I started working on Python recently and we need a dependency manager that gives us reproducible builds, similar to bundler or npm.

In a nutshell, we need to ensure that the same code is being run everywhere, including the project source, its libraries and the version of Python on which it is run.

Below are some quick notes on one way to achieve this.

  1. Summary
  2. Installation
    1. pyenv
    2. pipenv
  3. Usage
    1. Setting up a new project
    2. Syncing a project
    3. Running a project
    4. Updating dependencies
  4. Conclusion


We will use pipenv and pyenv to get this done.

pipenv is a package manager that uses pip and virtualenv under the hood. The project’s direct dependencies are added to a Pipfile, and the dependency graph is locked down in Pipfile.lock, which is generated automatically and never touched by hand. The lock file is crucial for reproducible builds, we will see how that is under project syncing.

pyenv makes it a breeze to install and manage multiple versions of Python. You specify the desired Python version in your Pipfile and pipenv will use pyenv to fetch and install the relevant Python version.



  1. See pyenv installation instructions
  2. While installing pyenv is pretty simple, however building a brand new Python (which is what pyenv does) may create problems, so make sure to go through pyenv’s wiki entry on common build problems.
  3. Make sure that you add eval "$(pyenv init -)" towards the end of your shell’s init file (e.g. ~/.bash_profile, ~/.profile or ~/.bashrc).


If you use Homebrew or Linuxbrew you can simply run

brew install pipenv

Otherwise you will need to make use of the Python and Pip that already ship with your OS, or get it via pyenv. And then run something like:

pip install --user pipenv

Yeah, installing pipenv itself requires Python and pip. But this only needs to be done once.

See Installing Pipenv for more details.


Make sure that pyenv and pipenv are installed as indicated in the previous section.

Setting up a new project

  1. Create a project directory e.g. mkdir test
  2. cd test
  3. Setup Python for your project: pipenv install --python 3. This will create a Pipfile and Pipfile.lock in the project directory.

    If you use this command, by default pipenv will try to pick the Python 3 available on your system. If it doesn’t find one, it will ask if you want it to fetch a Python from pyenv.

    If you want a more specific version of Python, use: pipenv install --python 3.7.

  4. Install the libraries that your project depends on using pipenv install.

    pipenv install django~=2.1.5
    pipenv install djangorestframework~=3.9.1

    You can skip specifying the version, but I won’t recommend doing that. Note the use of the ~= operator. It is the compatible release operator and essentially means that a breaking version of the library won’t be installed when you try to update it. More on this under updating dependencies.
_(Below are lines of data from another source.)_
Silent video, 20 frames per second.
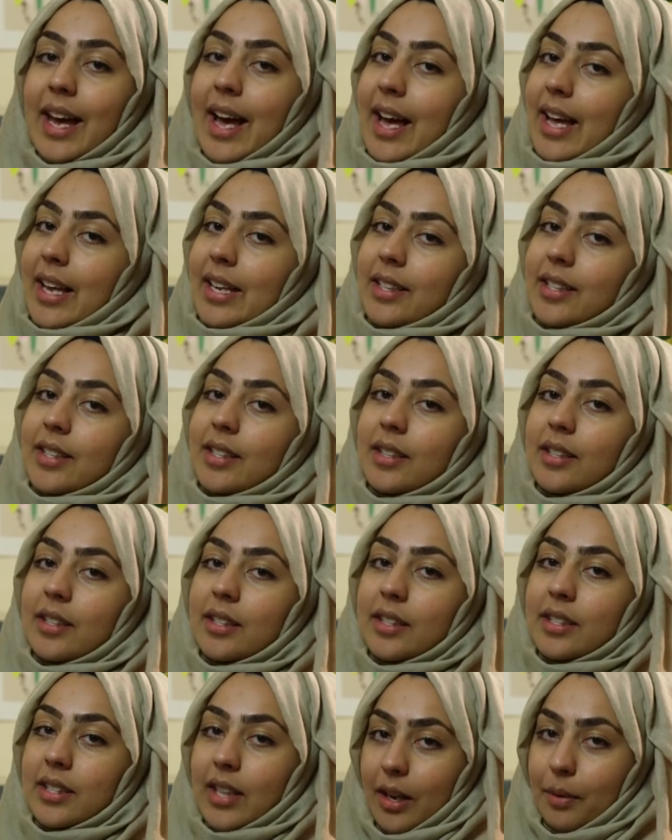and
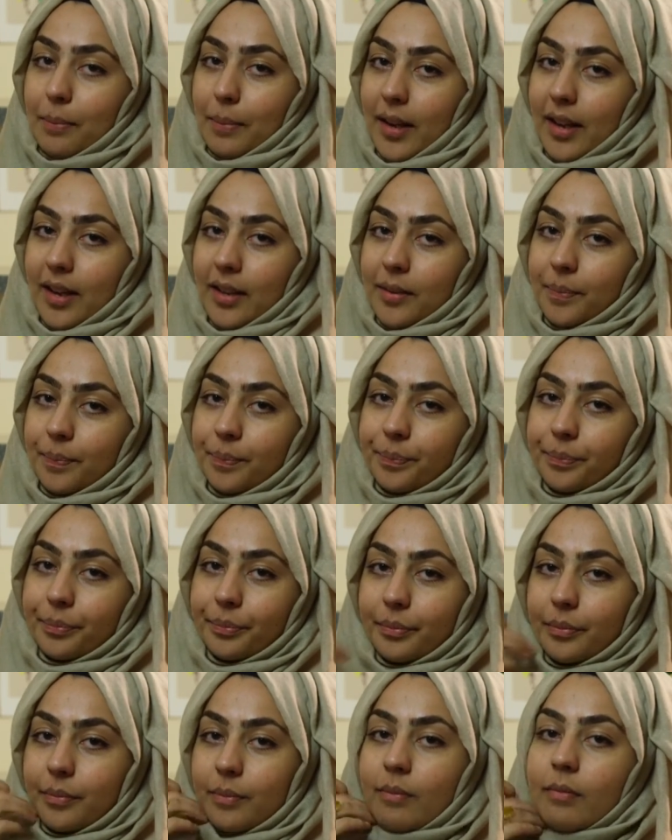sunburn.
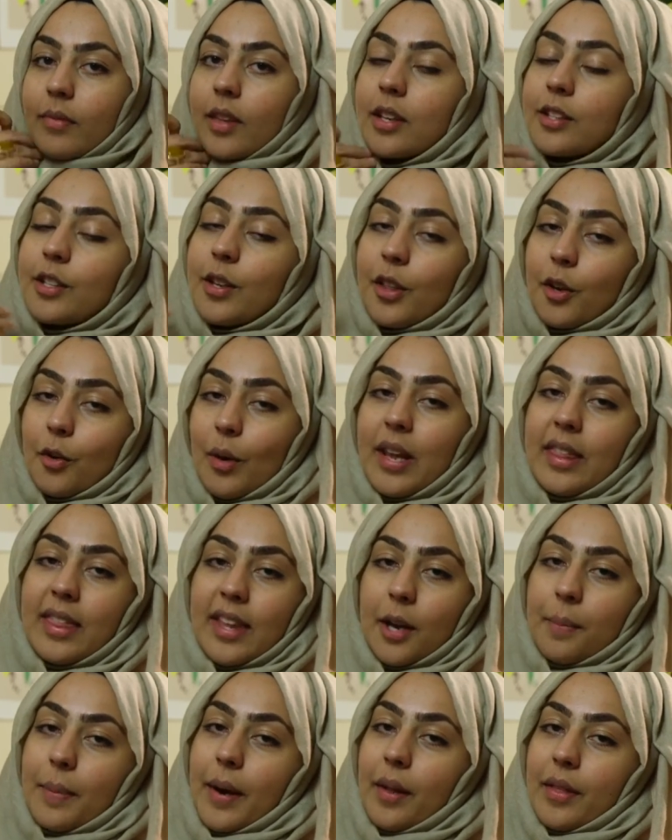So the great
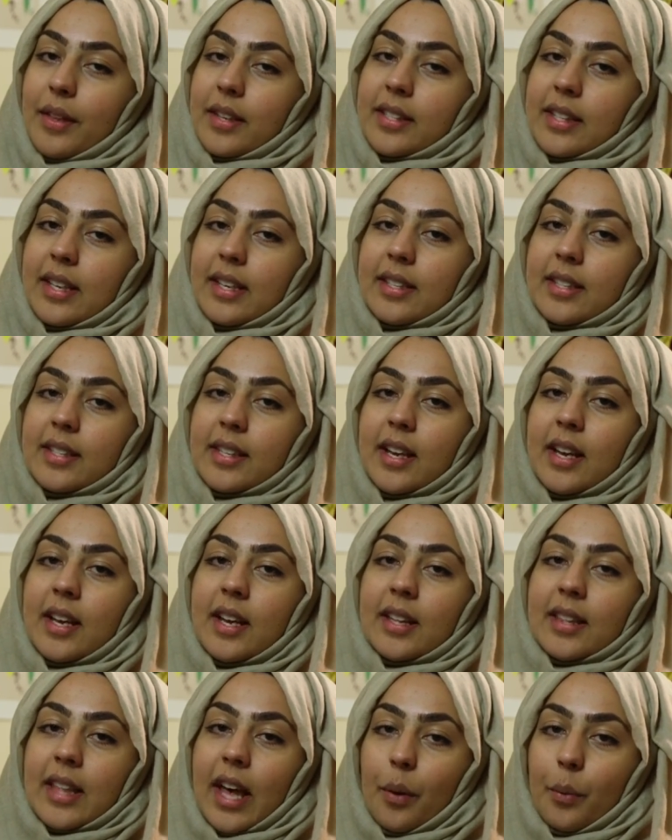thing about this is
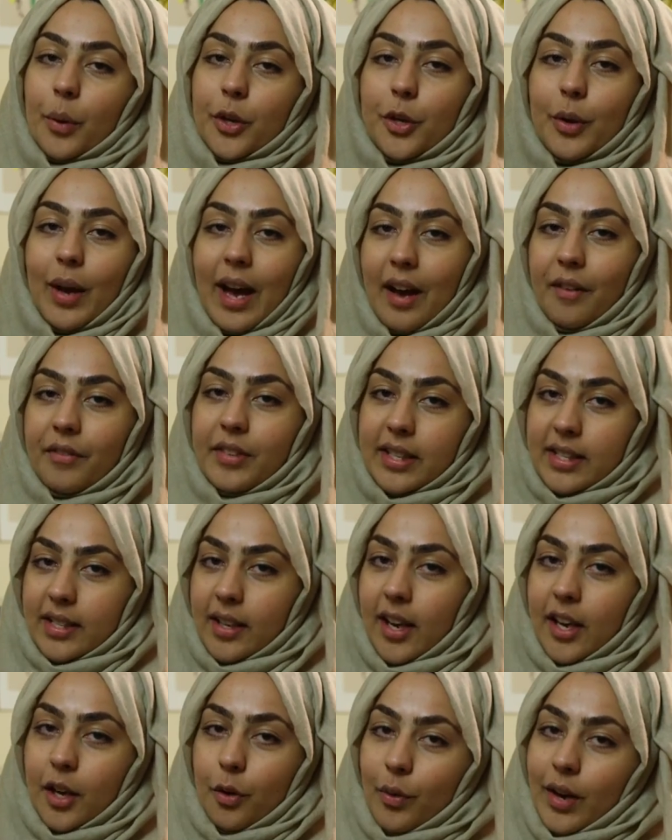that when you have this
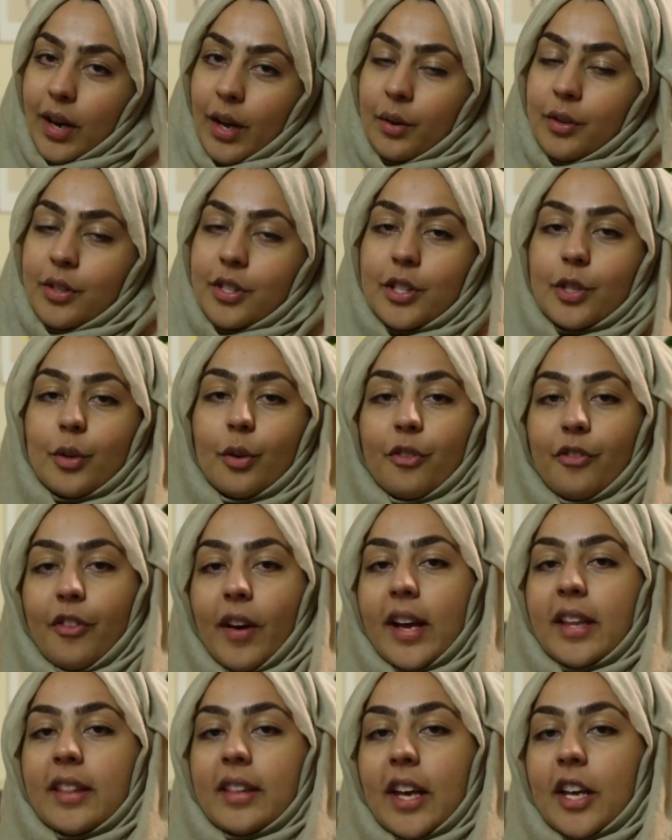lying around, you'll
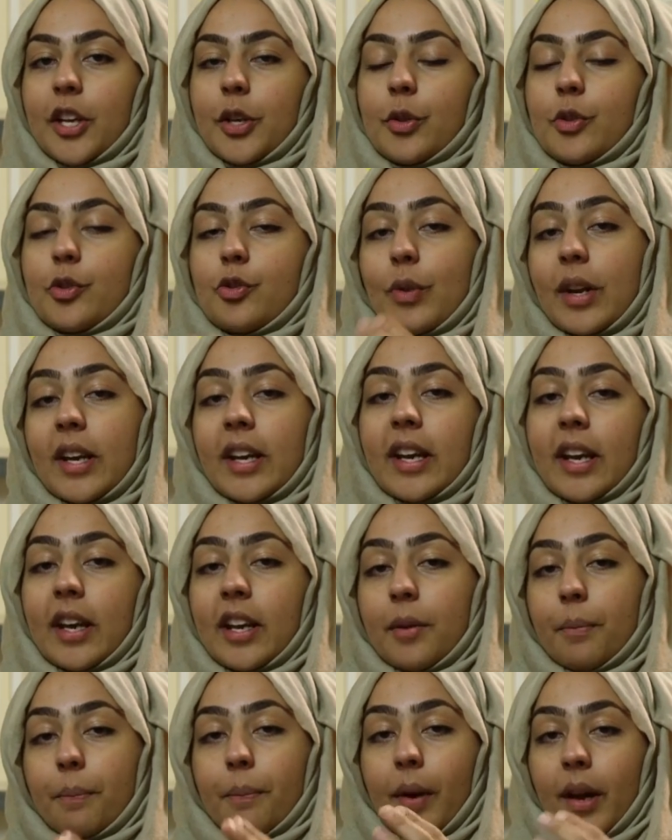find that you drink
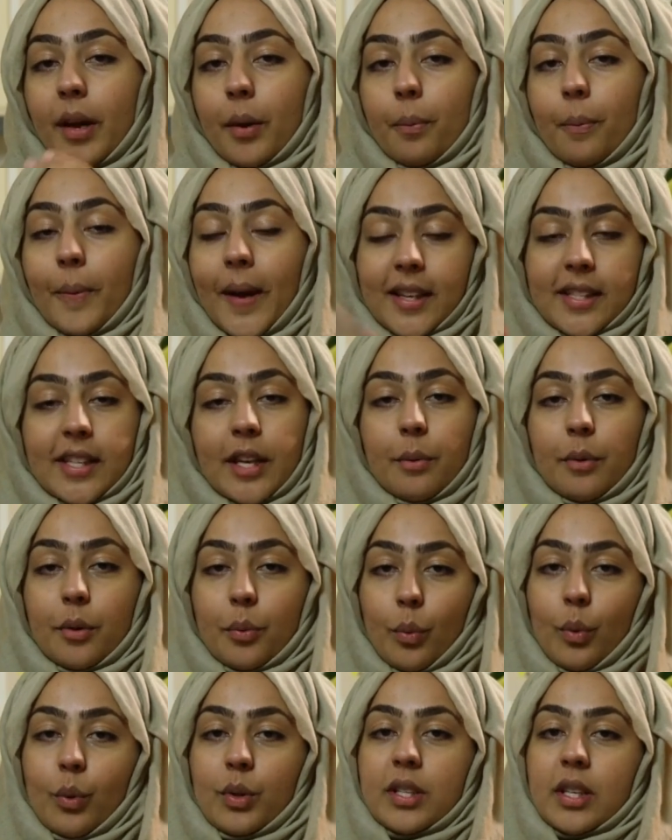it by mixing it with
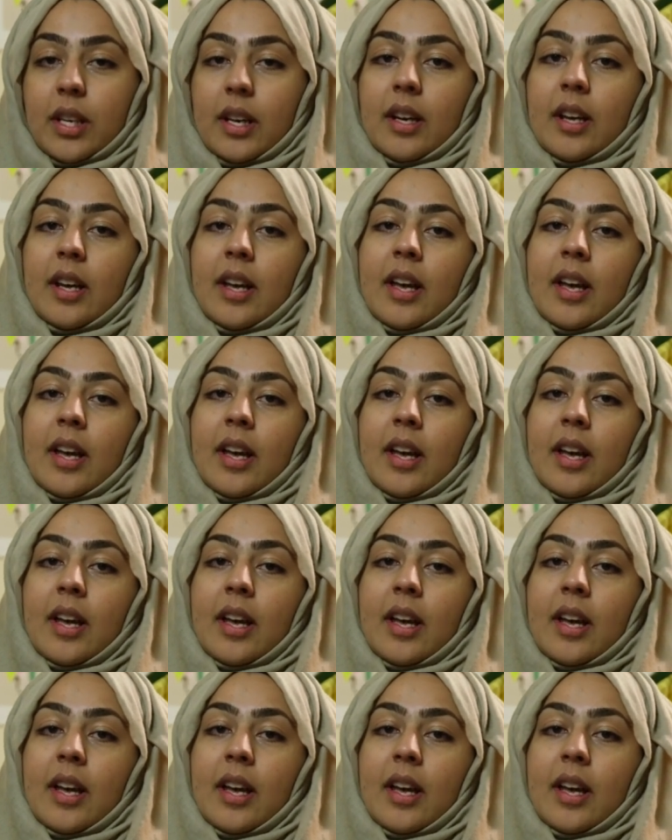water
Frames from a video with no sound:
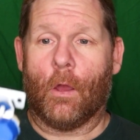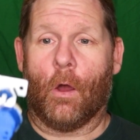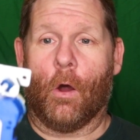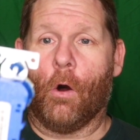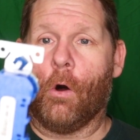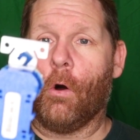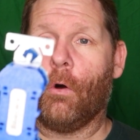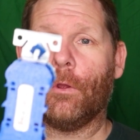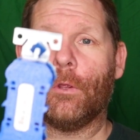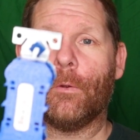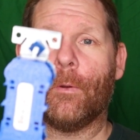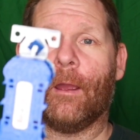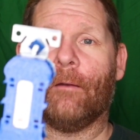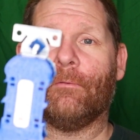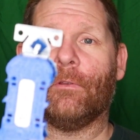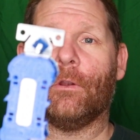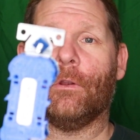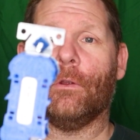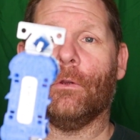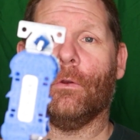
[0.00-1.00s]
All you
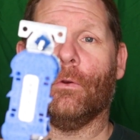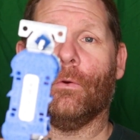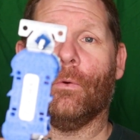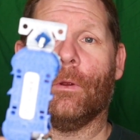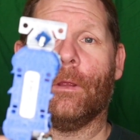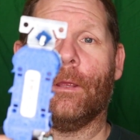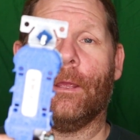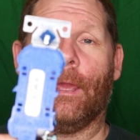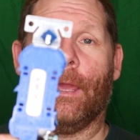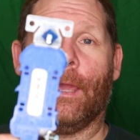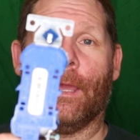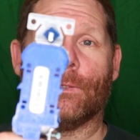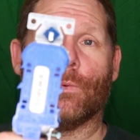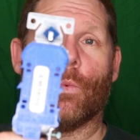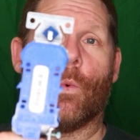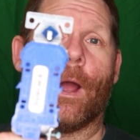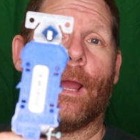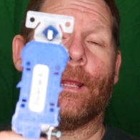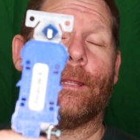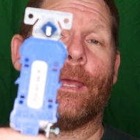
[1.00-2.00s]
have to do is
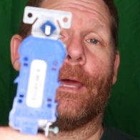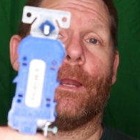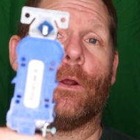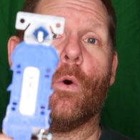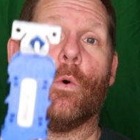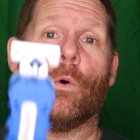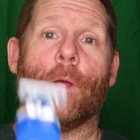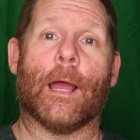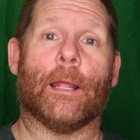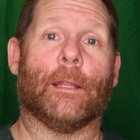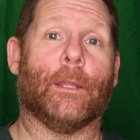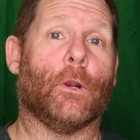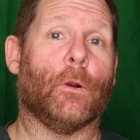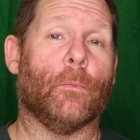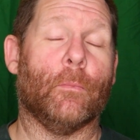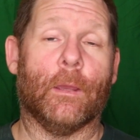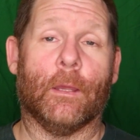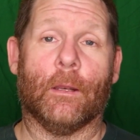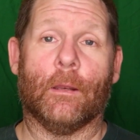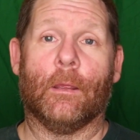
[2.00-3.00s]
widen that hole out a
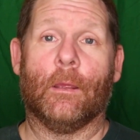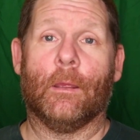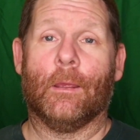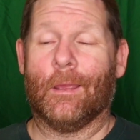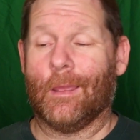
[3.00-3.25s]
little bit.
  5. Add Pipfile and Pipfile.lock to version control. Now you can share your project with the team.

Syncing a project

Fetch the project from version control. Make sure that it contains both Pipfile and Pipfile.lock.

  1. Go to the project’s directory
  2. Run pipenv sync

That’s it. pipenv will install all your project’s dependencies (including Python, via pyenv) and allow you to start using them.

pipenv sync only looks at Pipfile.lock, installs the given dependencies locally and ensures that the hashes match. This is exactly what we need to ensure that the build is reproducible.

You should pipenv sync everytime the project’s dependencies are updated.

Running a project

There are two ways to run our project using the newly installed Python and libraries:

The first is to invoke pipenv shell. This will drop you into a new shell with PATH and sys.path setup so that you get the correct version of everything. You can exit this shell at any time via Ctrl-D or exit.

The other way is to use pipenv run <cmd>. E.g. If you are, say, running django, all you need to do is pipenv run python manage.py runserver and everything should work as expected.

Updating dependencies

How do you upgrade a library to a newer version?

One way is to simply run pipenv update name-of-library. If you used the compatible release operator, which you should, this will update the library to the newest version allowed by this operator.

For example, if you specified django~=2.0.0 in your Pipfile, then pipenv update django will update django to the highest version available under 2.0.x but not to a newer version in the 2.1.x series.

And if you specified django~=2.0, then it will update django to the highest version available under 2.x but will not go up to 3.x.

If you want to update django to a higher version than the one allowed by the compatible release operator, you need to use the install subcommand i.e. do something like pipenv install django~=2.1.0.

The other way to do this is to simply update the Pipfile by hand, and subsequently run pipenv install. This will install the specified library version and also update Pipfile.lock.


Once you get past the installation hurdle, it seems easy and simple enough to use pipenv (with help from pyenv) to manage a project’s dependencies and get reproducible builds.